▸ Activity
Down to the last line, print the data that follows exactly, without its pictures.

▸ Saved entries

○ ○ ○ ○

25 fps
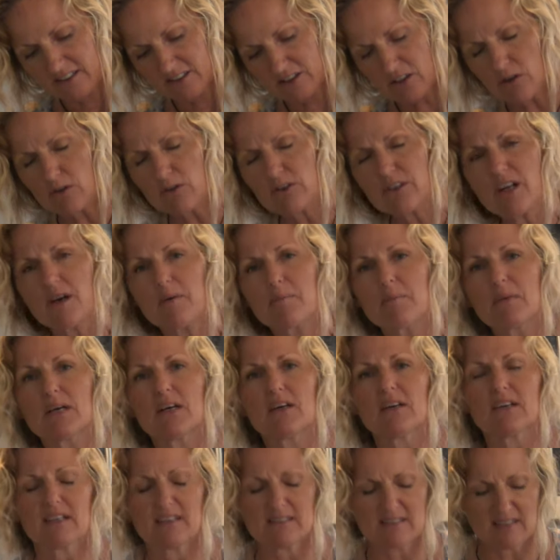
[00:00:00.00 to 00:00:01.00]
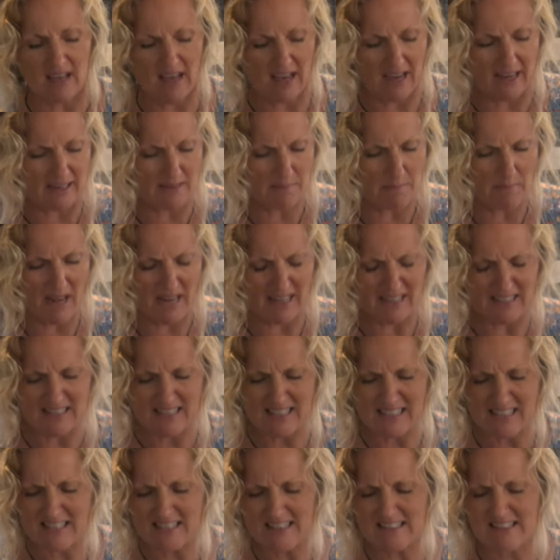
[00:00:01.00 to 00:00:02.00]
Coconut milk is high in
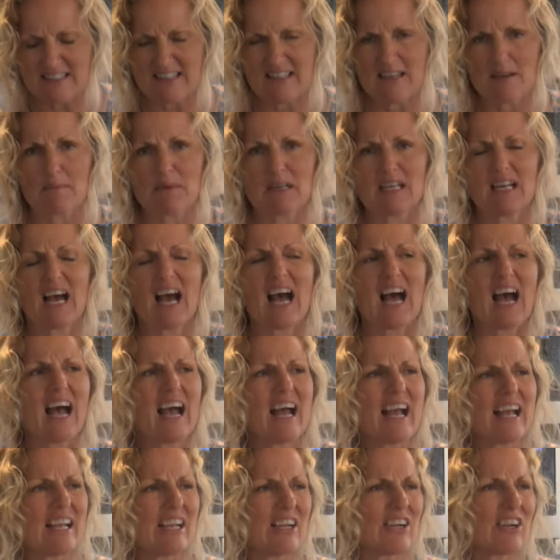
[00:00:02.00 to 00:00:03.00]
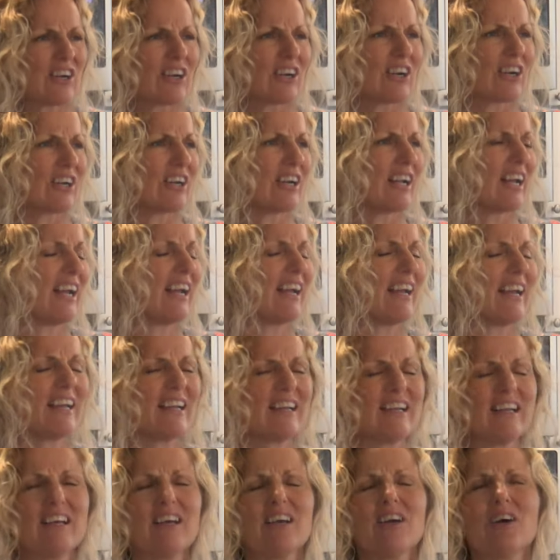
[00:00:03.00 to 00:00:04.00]
magnesium and iron
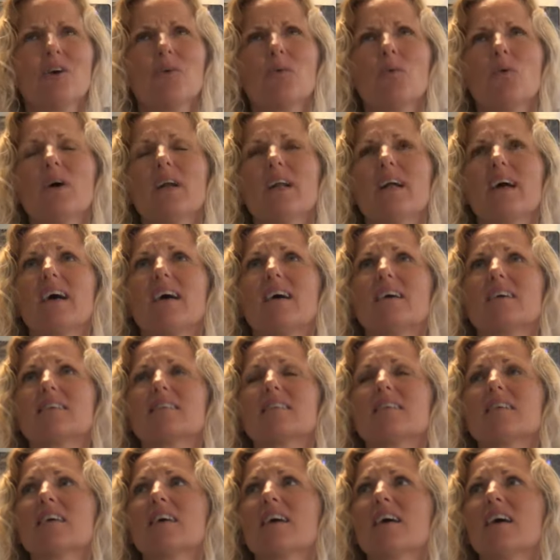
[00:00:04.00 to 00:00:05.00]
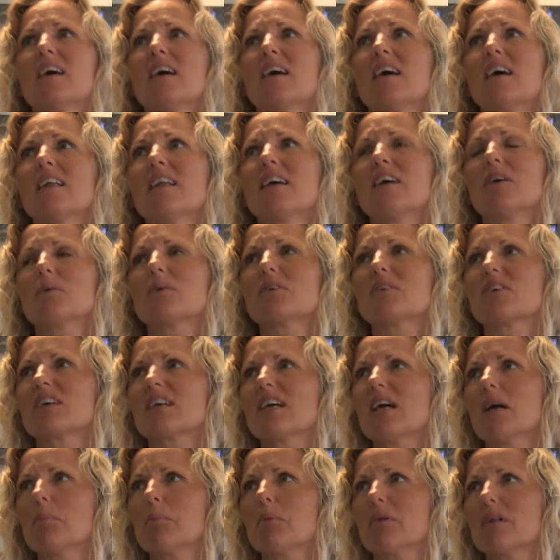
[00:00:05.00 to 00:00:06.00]
and what else? There was a
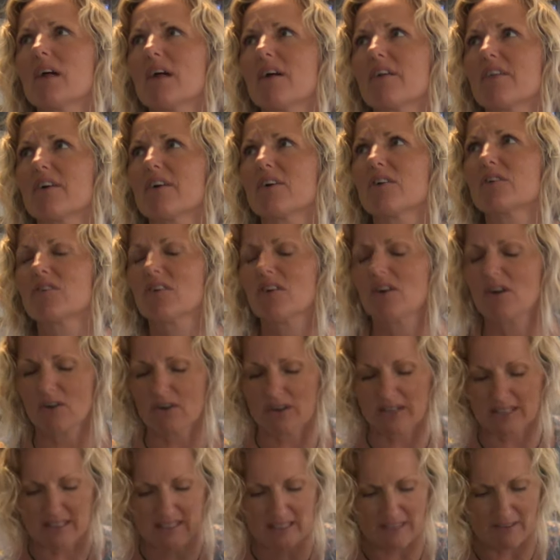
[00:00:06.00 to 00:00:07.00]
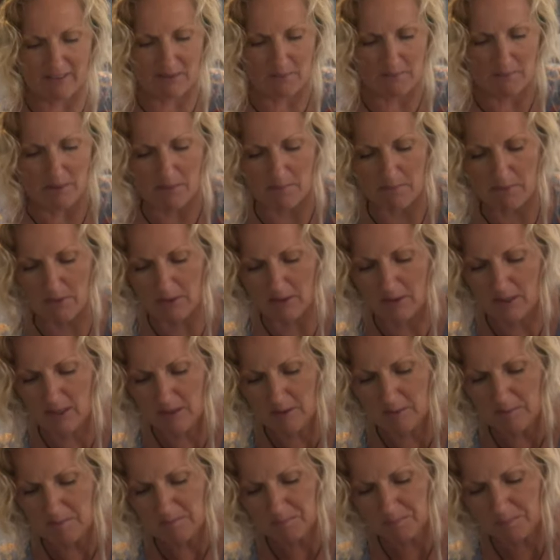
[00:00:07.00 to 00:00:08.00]
couple others. Oh, I can't remember.
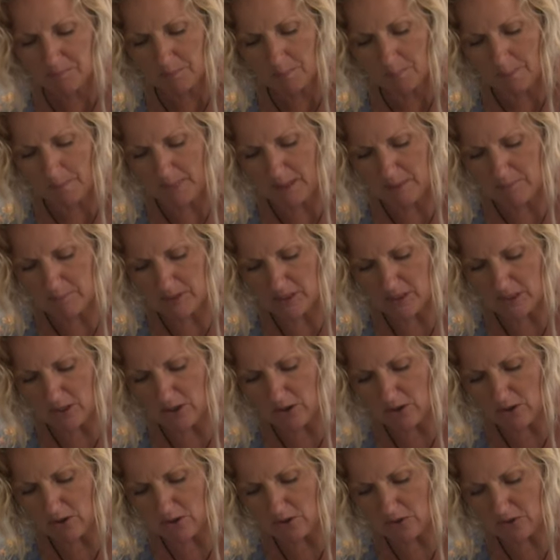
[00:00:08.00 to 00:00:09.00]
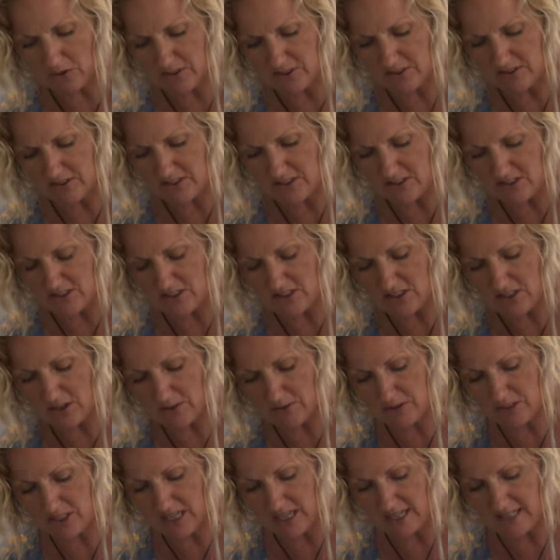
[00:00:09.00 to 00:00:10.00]
But oh, this is
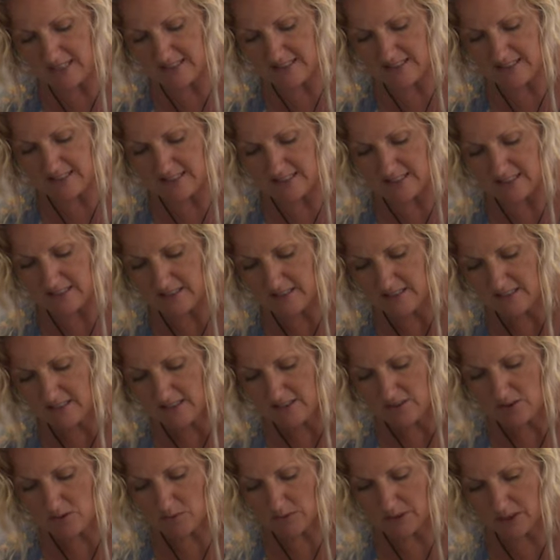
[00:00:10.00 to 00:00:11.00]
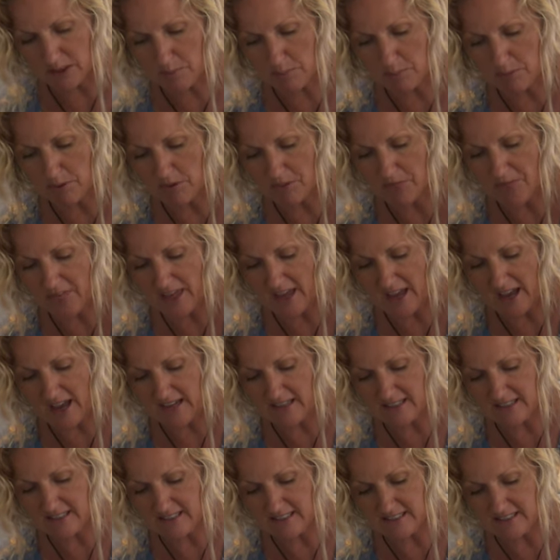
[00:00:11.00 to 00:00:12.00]
so tasty. So we're going to put
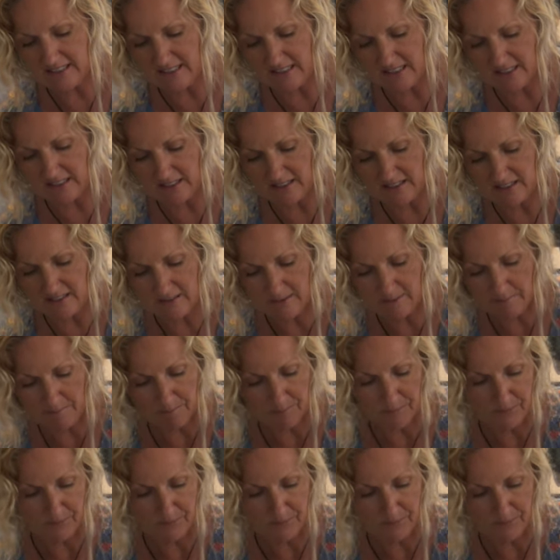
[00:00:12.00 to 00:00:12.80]
that in here.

○ ○ ○ ○

▸ Response for this exercise
25 fps
[00:00:00.00 to 00:00:01.00]
[00:00:01.00 to 00:00:02.00]
Coconut milk is high in
[00:00:02.00 to 00:00:03.00]
[00:00:03.00 to 00:00:04.00]
magnesium and iron
[00:00:04.00 to 00:00:05.00]
[00:00:05.00 to 00:00:06.00]
and what else? There was a
[00:00:06.00 to 00:00:07.00]
[00:00:07.00 to 00:00:08.00]
couple others. Oh, I can't remember.
[00:00:08.00 to 00:00:09.00]
[00:00:09.00 to 00:00:10.00]
But oh, this is
[00:00:10.00 to 00:00:11.00]
[00:00:11.00 to 00:00:12.00]
so tasty. So we're going to put
[00:00:12.00 to 00:00:12.80]
that in here.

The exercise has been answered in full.